America
Chevron CEO warns of physical oil scarcity as Strait of Hormuz tensions escalate
Mike Wirth, the CEO of US energy giant Chevron, warned on May 4 that a physical shortage of crude oil is beginning to take hold, driven by the closure of the Strait of Hormuz and the broader impacts of the military conflict involving the US, Israel, and Iran.
Speaking at an industry event, Wirth provided a stark assessment of the global energy landscape. “We are going to start seeing physical scarcity,” Wirth said. “Demand must adjust to supply. Economies will have to slow down.”
Wirth noted that Asian economies, which maintain the highest dependency on Persian Gulf energy production, would be the first to suffer the consequences. He indicated that Europe would be affected next.
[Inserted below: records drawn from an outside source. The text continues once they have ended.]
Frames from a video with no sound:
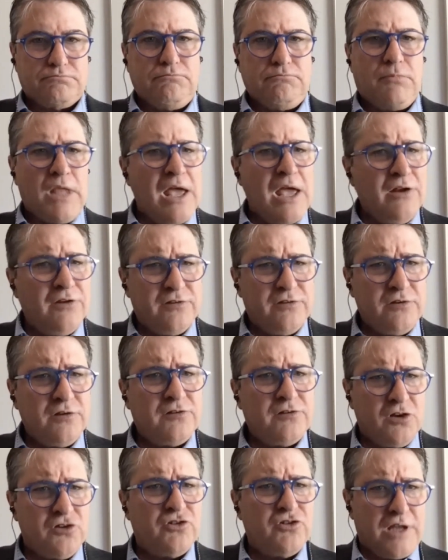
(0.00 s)
And it's a
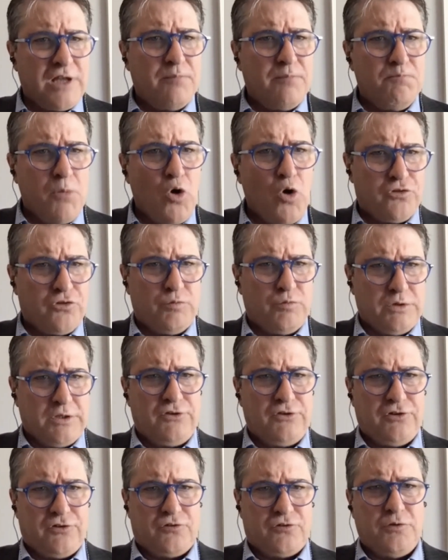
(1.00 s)
decision that most
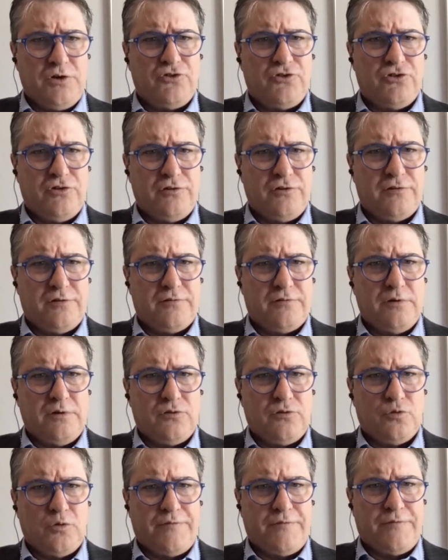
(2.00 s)
religious traditions
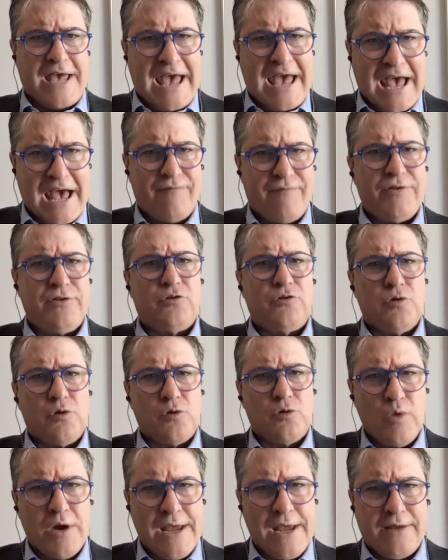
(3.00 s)
sort of have in their own
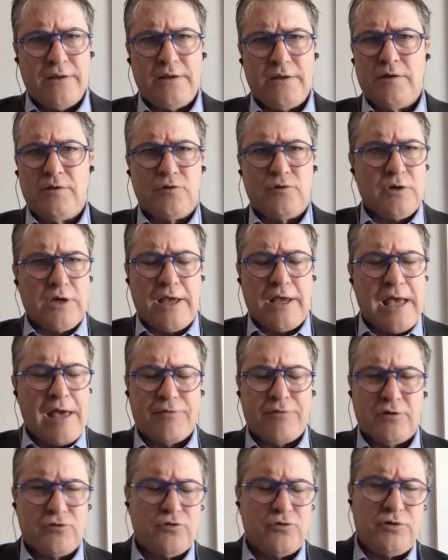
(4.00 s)
way. In
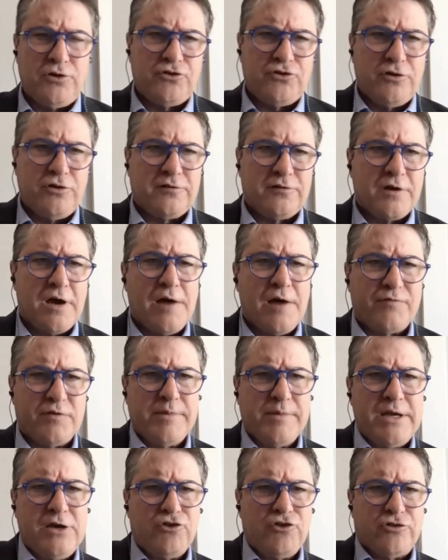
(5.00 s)
Catholic tradition, it's
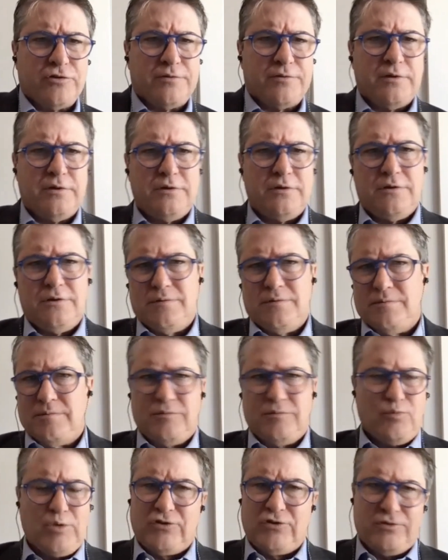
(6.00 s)
confirmation,
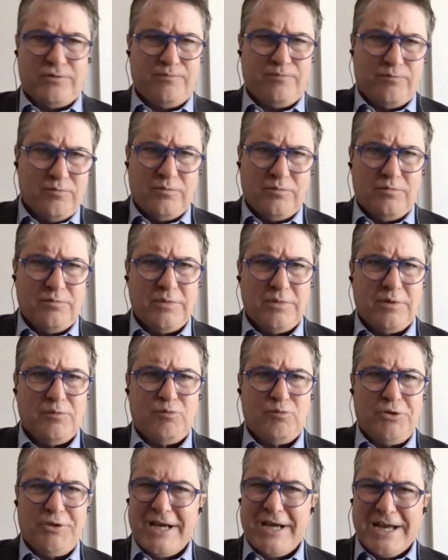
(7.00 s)
which is
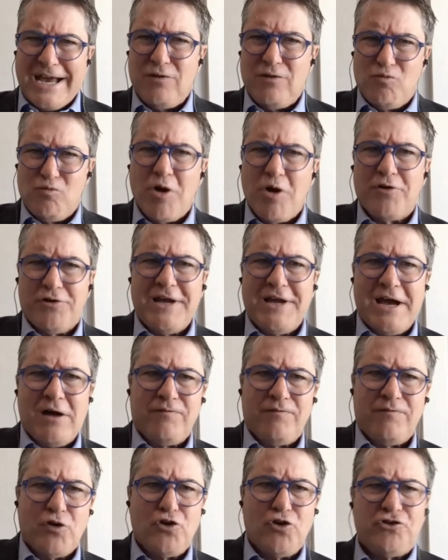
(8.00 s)
really a kind of watered down
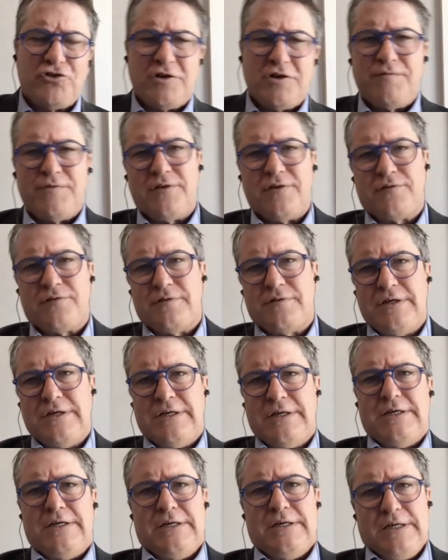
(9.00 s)
version of this.
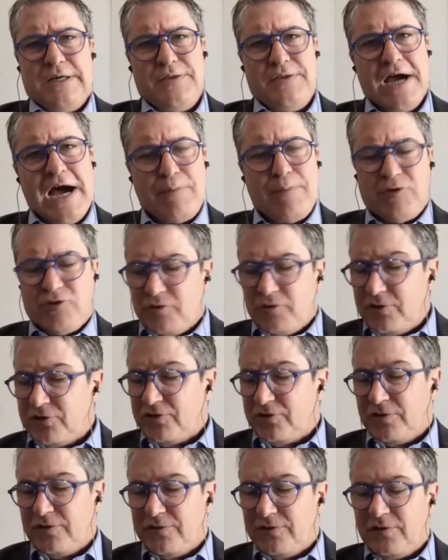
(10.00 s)
In the Amish tradition,
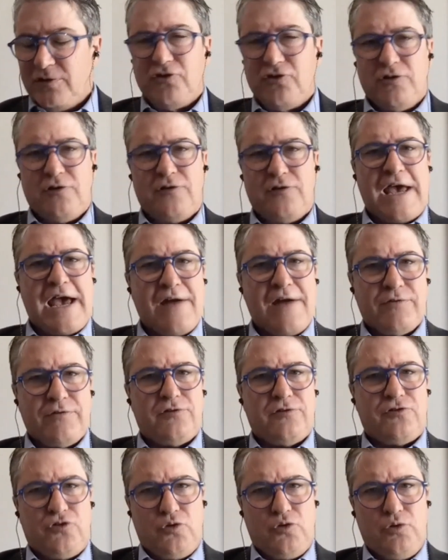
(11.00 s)
the decision is after
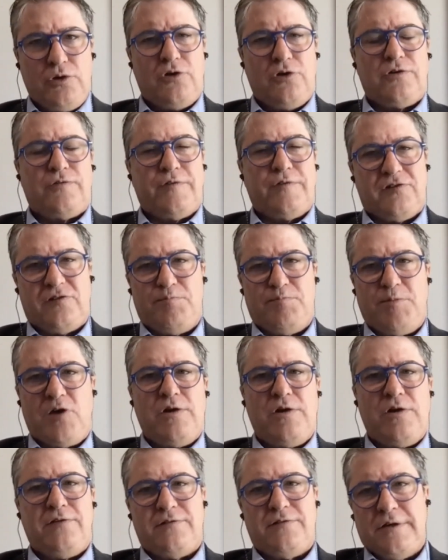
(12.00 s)
this 2 years of
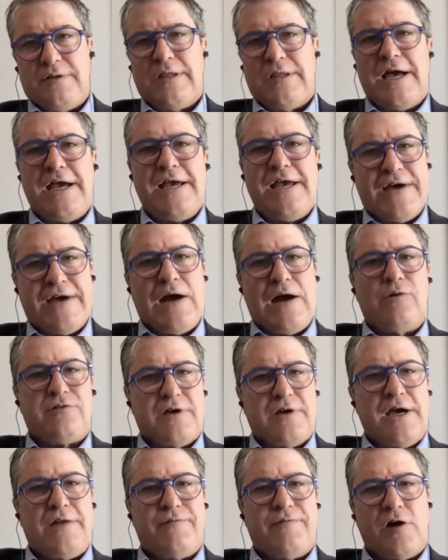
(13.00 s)
experiencing life
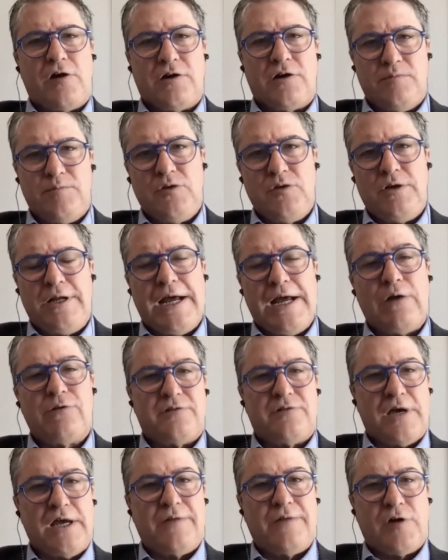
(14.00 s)
outside of our community,
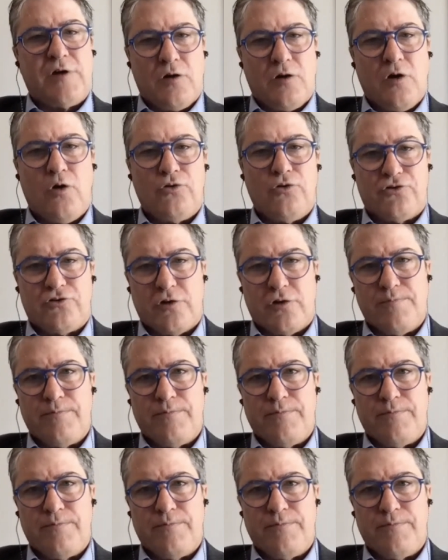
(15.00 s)
outside of our culture,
While the US is expected to be less severely impacted, Wirth added that it would not remain entirely immune to the escalating crisis.
The Chevron executive further disclosed that the final scheduled shipment of crude oil from the Gulf is currently being discharged at the Port of Long Beach, a critical facility serving Los Angeles and Southern California.
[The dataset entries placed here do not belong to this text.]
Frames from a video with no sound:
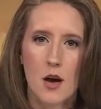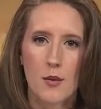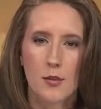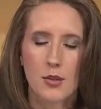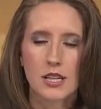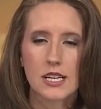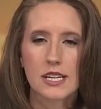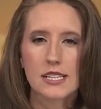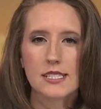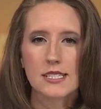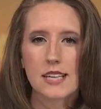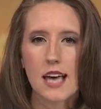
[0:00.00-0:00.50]

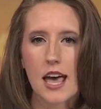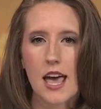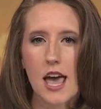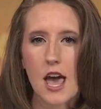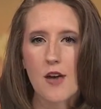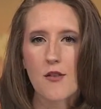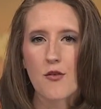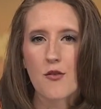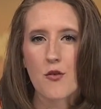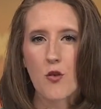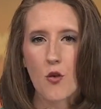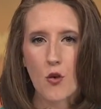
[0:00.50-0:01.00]
Police say
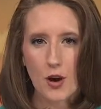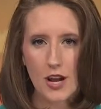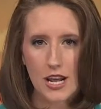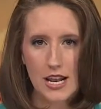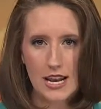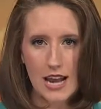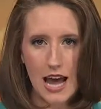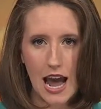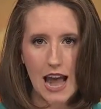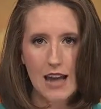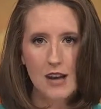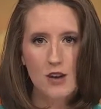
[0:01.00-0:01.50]
a
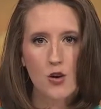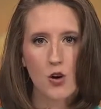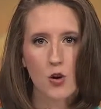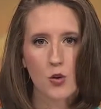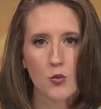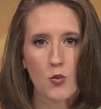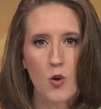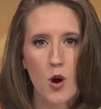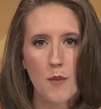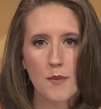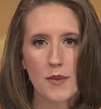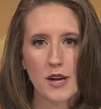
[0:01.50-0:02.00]
49-year-old
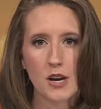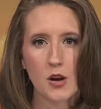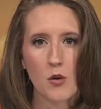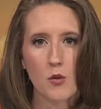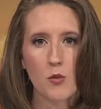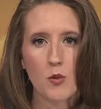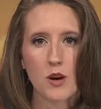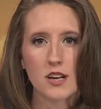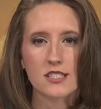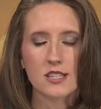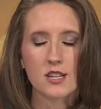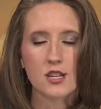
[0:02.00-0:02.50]
woman
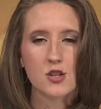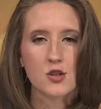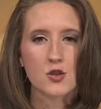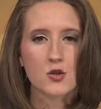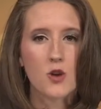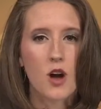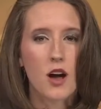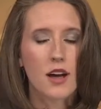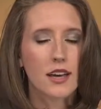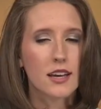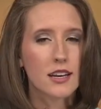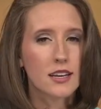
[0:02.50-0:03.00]
was
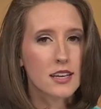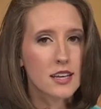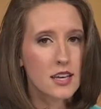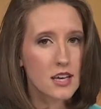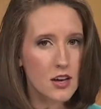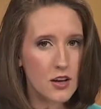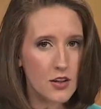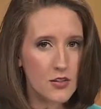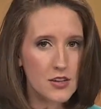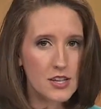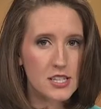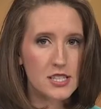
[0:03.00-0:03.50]
struck and
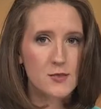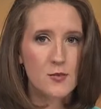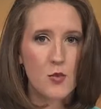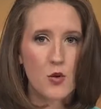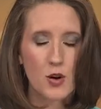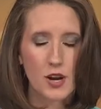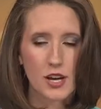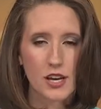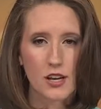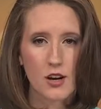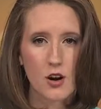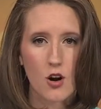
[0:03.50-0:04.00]
killed this
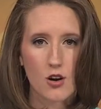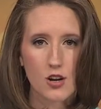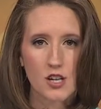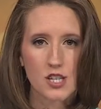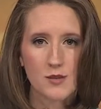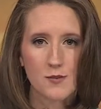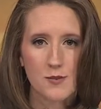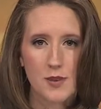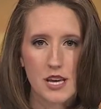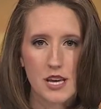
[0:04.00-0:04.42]
morning in Orange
Wirth characterized the situation in the Strait of Hormuz as having the potential for an impact “as large as the 1970s,” specifically referencing the 1973 Arab oil embargo.
The timing of Wirth’s remarks coincides with a period of daily escalations in the strategic waterway between Washington and Tehran. Since the cessation of the ceasefire, the US has maintained a blockade of Iranian ports. Tehran, in response to Washington’s seizure of Iranian vessels near the Strait, recently seized several ships and warned of further retaliatory measures.
On Monday, Iranian forces launched two missiles at a US warship near the Strait and subsequently targeted energy infrastructure in the United Arab Emirates. The US military announced it had struck Iranian military speedboats; however, Iranian state media reported that five civilians aboard a cargo vessel were killed in the strike.
In the wake of these developments, global oil prices have resumed an upward trajectory. Brent crude, the international benchmark, surged 6% to reach $114.44 per barrel. As of May 5, the price remains positioned just below the $114 mark.
Several nations have already moved to implement energy rationing due to the crisis triggered by the US-Israel conflict with Iran, which began in late February. Countries currently facing energy restrictions include the Philippines, Sri Lanka, Myanmar, Thailand, Nepal, and Bangladesh.
A massive anticipated shortage in fertilizer is also projected to severely impact developing nations. Svein Tore Holsether, the CEO of fertilizer major Yara, told the BBC last week that the current situation places billions of meals at risk.
“Because of the situation we are in, up to half a million tons of nitrogen fertilizer is currently not being produced globally,” Holsether said. “What does this mean for food production? I would say that up to 10 billion meals every week could fail to be produced as a result of the fertilizer shortage.”
Holsether added that while the fertilizer market is global in scope, with products moving across the planet, the primary destinations are Asia, Southeast Asia, Africa, and Latin America. He emphasized that these regions would experience the most immediate effects, noting that Sub-Saharan Africa could face a particularly severe impact.